Vom Tod zum Leben
In der Stadt, aus der ich stamme, gibt es ein Fest, das mich als Kind immer sehr fasziniert hat: Die Beliebung. Sie findet statt, um an das Ende der Pest vor fast vierhundert Jahren zu erinnern. Tagsüber gibt es einen Umzug von Menschen in schwarzer Kleidung mit ernsten Gesichtern. Und abends wird dann kräftig gefeiert, gelacht und getanzt.
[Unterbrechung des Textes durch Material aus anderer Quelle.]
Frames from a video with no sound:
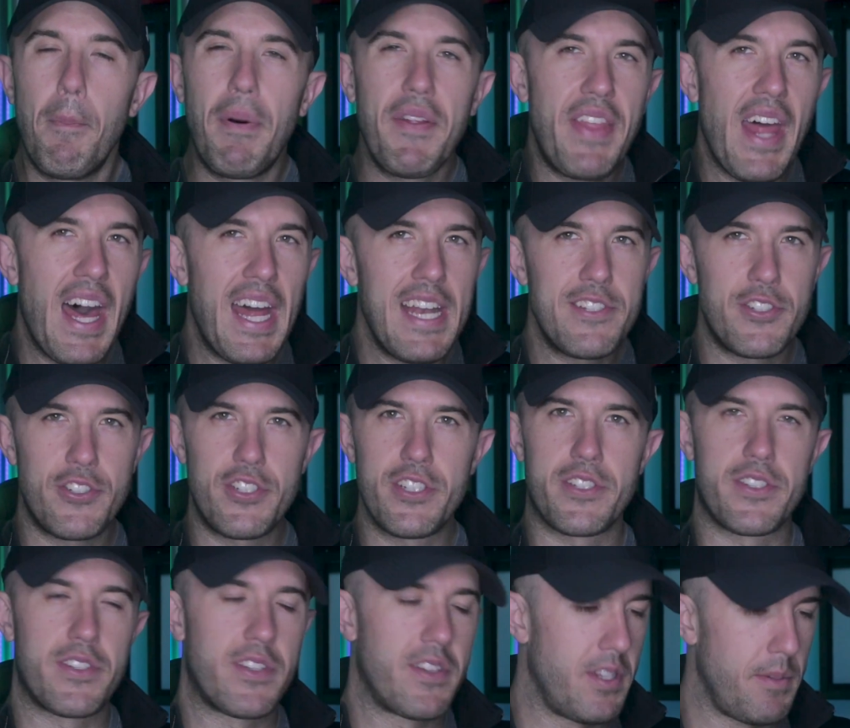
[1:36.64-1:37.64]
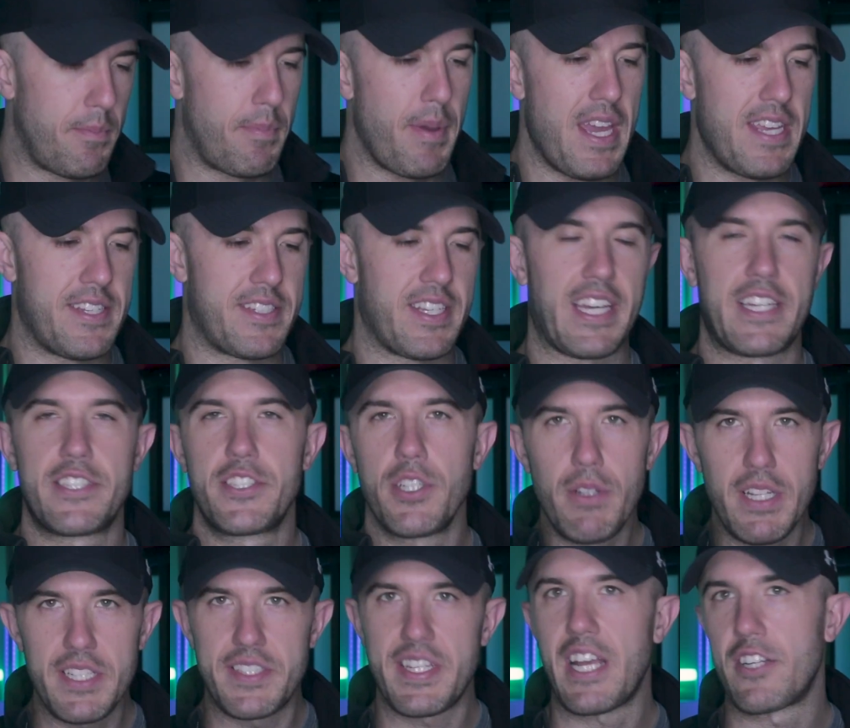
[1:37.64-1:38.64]
But that is just the basics. So
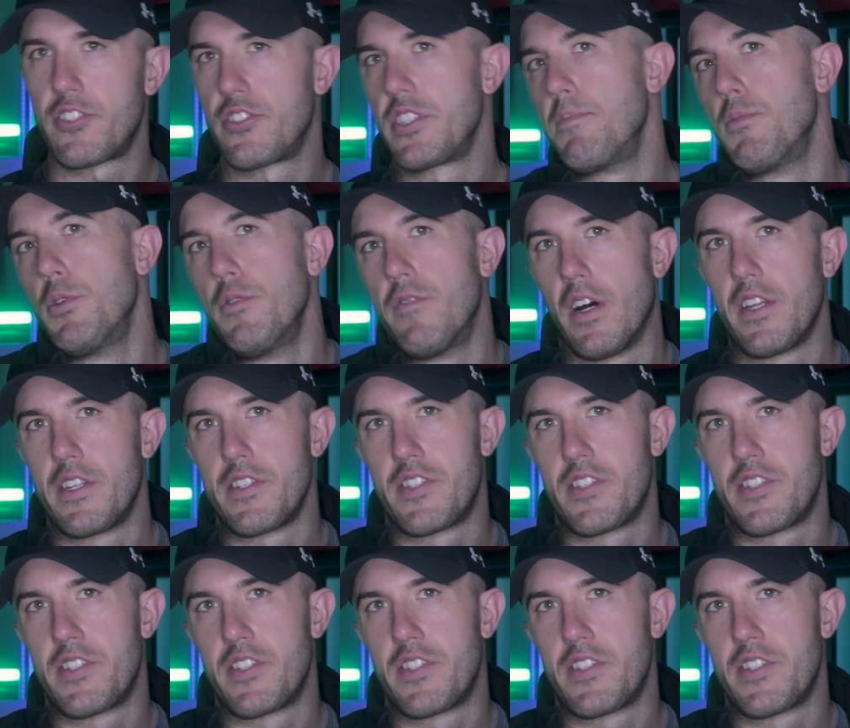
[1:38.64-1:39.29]
let's actually move on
Selten habe ich den Umschwung vom Tod zum Leben so schnell und bruchlos erlebt, wie bei diesem Fest.
Vermutlich haben sich in diesen Tagen manche das Ende der Coronabeschränkungen so ähnlich gewünscht: Als eine schnelle, reibungslose Rückkehr zur Normalität. Inzwischen wis-sen wir aber, dass wir nur langsam und schrittweise zum Gewohnten zurückkehren können, um nicht neue Ansteckungen zu riskieren. Und manches aus der Zeit vor Corona brauchen wir in Zukunft vielleicht ja auch gar nicht mehr: Ständige Hetze, keine Zeit für Familie und Freunde und hemmungslosen Egoismus. Denn wir haben jetzt die Erfahrung gemacht, dass es auch an-ders geht. Und sind wohl auch selbst mittlerweile andere als vorher.
Der Umschwung vom Tod zum Leben braucht also seine Zeit und verändert Menschen. Auch die Ostergeschichte erzählt davon. Die Jünger Jesu konnten es erst gar nicht fassen, dass Jesus wieder lebendig geworden sein sollte. Sie hatten Angst und liefen weg. Erst nach und nach verstanden sie: Er lebt. Und wir mit ihm. Sie waren nicht mehr dieselben, wie vorher. Denn sie wussten nun: Der Tod kann mit uns nicht machen, was er will.